Bohbot dijo que lo que más le ayuda durante su período de recuperación es centrarse en su libro “738 días de cautiverio de Hamas”. “Trato de impulsar las cosas”, dijo.
Elkana Bohbot, ex rehén de Hamás, se convirtió en una “persona completamente diferente” después de regresar del cautiverio y centrarse en escribir su libro, 738 días de cautiverio en Hamáspara ayudarlo en su proceso de recuperación, le dijo a 103FM en una entrevista el miércoles por la mañana.
“Trato de impulsar las cosas”, dijo. “Para mí es importante que el libro esté presente en todos los hogares.

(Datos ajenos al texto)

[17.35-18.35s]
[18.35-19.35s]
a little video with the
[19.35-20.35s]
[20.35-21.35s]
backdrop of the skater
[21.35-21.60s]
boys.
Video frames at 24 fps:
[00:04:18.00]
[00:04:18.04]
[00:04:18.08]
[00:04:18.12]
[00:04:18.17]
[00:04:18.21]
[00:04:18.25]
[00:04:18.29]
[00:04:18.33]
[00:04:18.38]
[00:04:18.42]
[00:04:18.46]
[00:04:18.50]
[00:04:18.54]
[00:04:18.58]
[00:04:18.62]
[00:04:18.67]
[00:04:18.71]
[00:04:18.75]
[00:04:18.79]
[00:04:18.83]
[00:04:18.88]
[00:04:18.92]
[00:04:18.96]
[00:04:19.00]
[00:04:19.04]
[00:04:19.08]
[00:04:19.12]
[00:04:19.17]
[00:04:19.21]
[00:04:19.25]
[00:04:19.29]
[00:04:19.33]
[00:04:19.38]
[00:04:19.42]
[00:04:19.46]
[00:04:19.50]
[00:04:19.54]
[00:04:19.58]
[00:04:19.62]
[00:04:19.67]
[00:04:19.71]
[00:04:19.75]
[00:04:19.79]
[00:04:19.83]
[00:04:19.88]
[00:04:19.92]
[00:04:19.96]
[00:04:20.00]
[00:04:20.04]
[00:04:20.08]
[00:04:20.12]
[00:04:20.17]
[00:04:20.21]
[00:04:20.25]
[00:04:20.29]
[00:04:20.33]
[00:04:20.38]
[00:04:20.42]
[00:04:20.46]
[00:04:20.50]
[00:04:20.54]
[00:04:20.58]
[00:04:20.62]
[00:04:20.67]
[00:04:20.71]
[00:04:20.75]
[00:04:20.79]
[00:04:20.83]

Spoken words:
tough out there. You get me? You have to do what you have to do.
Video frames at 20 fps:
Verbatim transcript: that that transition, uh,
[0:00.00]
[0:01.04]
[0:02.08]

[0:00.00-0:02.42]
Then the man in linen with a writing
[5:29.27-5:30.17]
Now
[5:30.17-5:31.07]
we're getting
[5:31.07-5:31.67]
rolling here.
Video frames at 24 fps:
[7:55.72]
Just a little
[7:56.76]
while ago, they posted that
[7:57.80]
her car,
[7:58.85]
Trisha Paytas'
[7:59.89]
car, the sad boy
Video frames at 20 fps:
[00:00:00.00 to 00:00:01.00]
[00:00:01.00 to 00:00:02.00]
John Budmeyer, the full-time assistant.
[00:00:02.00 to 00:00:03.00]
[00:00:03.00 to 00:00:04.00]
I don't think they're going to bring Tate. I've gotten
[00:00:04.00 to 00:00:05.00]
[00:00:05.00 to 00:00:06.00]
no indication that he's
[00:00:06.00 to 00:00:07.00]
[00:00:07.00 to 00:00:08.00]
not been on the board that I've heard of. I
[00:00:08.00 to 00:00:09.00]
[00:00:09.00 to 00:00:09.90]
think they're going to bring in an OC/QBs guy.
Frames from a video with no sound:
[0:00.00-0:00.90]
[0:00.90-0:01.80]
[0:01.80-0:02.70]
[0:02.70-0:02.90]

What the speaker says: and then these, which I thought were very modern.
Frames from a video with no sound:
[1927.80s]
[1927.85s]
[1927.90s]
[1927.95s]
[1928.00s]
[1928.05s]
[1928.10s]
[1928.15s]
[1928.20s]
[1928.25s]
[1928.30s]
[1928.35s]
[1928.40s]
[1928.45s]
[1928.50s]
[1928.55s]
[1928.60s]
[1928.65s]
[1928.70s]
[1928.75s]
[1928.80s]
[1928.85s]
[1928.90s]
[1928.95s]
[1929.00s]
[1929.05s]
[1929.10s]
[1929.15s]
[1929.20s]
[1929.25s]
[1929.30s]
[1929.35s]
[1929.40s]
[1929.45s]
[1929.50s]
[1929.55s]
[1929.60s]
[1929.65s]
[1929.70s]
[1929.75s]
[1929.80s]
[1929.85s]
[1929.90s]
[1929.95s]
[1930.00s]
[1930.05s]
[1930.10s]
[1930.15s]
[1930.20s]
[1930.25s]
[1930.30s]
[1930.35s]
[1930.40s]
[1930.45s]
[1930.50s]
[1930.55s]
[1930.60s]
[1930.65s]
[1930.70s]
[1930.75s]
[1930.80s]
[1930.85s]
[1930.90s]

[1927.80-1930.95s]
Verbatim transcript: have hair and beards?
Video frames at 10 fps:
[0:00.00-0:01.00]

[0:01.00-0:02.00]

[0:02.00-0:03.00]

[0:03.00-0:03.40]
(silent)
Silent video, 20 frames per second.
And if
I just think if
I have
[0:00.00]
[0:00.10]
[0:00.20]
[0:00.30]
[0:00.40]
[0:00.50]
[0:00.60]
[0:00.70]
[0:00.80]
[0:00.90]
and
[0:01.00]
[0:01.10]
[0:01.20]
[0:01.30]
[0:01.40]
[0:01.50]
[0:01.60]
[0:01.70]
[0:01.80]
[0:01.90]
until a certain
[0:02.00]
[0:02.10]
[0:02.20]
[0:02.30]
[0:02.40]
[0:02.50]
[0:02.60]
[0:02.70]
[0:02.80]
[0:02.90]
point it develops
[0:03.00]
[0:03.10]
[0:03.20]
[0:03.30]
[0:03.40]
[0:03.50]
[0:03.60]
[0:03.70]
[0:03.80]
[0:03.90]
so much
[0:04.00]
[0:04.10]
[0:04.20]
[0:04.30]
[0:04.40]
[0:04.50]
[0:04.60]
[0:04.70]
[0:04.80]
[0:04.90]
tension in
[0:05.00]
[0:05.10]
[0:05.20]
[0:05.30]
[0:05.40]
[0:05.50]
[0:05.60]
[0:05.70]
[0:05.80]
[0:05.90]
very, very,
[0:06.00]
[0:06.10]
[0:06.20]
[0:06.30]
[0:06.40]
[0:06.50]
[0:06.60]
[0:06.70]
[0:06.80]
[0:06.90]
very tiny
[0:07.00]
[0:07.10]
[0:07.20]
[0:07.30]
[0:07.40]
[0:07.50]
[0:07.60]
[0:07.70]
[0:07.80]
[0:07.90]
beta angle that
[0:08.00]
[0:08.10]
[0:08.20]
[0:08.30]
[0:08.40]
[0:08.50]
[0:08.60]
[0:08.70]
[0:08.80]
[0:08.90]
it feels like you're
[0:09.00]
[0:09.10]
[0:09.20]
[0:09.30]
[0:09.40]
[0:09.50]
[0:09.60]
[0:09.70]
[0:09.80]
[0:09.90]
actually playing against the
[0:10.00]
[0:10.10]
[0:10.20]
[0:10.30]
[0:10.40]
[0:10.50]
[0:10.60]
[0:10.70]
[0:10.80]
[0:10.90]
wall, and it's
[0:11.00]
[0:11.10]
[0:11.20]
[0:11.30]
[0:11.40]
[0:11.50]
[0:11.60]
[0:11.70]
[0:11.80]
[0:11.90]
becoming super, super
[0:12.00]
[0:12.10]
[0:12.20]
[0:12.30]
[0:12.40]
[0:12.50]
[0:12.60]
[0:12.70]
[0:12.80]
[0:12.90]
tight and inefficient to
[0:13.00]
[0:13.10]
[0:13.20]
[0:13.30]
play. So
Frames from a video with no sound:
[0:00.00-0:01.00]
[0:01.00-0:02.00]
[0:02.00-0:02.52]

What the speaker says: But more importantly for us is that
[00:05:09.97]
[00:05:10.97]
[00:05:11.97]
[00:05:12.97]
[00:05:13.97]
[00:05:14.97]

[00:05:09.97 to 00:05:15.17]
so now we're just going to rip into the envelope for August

Ésa es mi misión”.
También está planeando una gira de conferencias que comenzará en Israel en marzo, con planes de viajar luego al extranjero. “Mi recuperación es también mi explicación, perpetuar a mis amigos, que sus recuerdos sean de bendición”.
“Sé que algún día saldré de nuevo y haré bailar a la gente, pero ahora mismo no soy capaz de hacerlo”, añadió.
Antes del 7 de octubre de 2023, Bohbot era un fiestero habitual y uno de los organizadores del festival Nova.
“Cuando empezaron los cohetes, un oficial de policía corrió hacia mí y me dijo que teníamos que disolver el evento”, recordó Bohbot. “Apagamos la música y les dije a todos que salieran de allí. Son momentos que nunca olvidaré por el resto de mi vida”.
EX REHÉN Elkana Bohbot durante el partido de la Premier League israelí entre Beitar Jerusalem y Maccabi Tel Aviv FC en el Teddy Stadium de Jerusalén el 16 de febrero de 2026. (Crédito: OREN BEN HAKOON/FLASH90)
Bohbot reconstruye los lazos familiares
Bohbot habló extensamente sobre su vida familiar, incluida su relación con su hijo. “Estoy encantado, recuperé mi vida como un premio”, dijo. “Estoy en Sabá todas las semanas recibo tratamiento con mi hijo; Hacemos muchas cosas juntos y el viernes voy a empezar a montar a caballo con él”.
Su papel actual en la familia es el de “padre de tiempo completo”, describió Bohbot. Explicó que estaba trabajando con un psiquiatra para aprender cómo reconstruir el vínculo con su esposa y su hijo.
“Ayer, en el Día de la Familia, mi hijo hizo un dibujo”, dice con orgullo, “y finalmente pudimos verle el color: amarillo, azul, rojo. Unió a toda la familia”.
Bohbot también habló sobre el próximo evento emocionante: Purim. “Durante dos años no pude ver cómo vestía mi hijo. Me carcomía el corazón en los túneles. Pensé que tal vez estaba vestido de policía, tal vez de soldado, tal vez de indio. Ahora mi máxima felicidad es ir a tomar un helado con él. Todo nuevo, volver a vivir como un niño”.
Otro motivo de alegría para Bohbot fue el apoyo que recibió de la sociedad israelí, en particular cuando fue invitado como invitado de honor para ver jugar a su equipo de fútbol favorito, el Beitar Jerusalem, en el Teddy Stadium de Jerusalén. “Crecí en la tribuna del Este. Fui socio durante diez años. El otro día viví uno de los momentos más locos de mi vida. Estos momentos no se pueden describir con palabras”.
Se compartieron con buen humor las dificultades ligadas a la recuperación. Cuando se le preguntó sobre su sueño, Bohbot respondió: “A veces sí, a veces no, a veces ¿por qué no?
“Llevo mucho dolor y pérdida”, admitió. “Muchos amigos y mucha gente. Más allá del sufrimiento que he soportado, tengo estos momentos difíciles en los que me encuentro solo y entonces mis pensamientos empiezan a divagar. Ahí es donde está mi miedo”.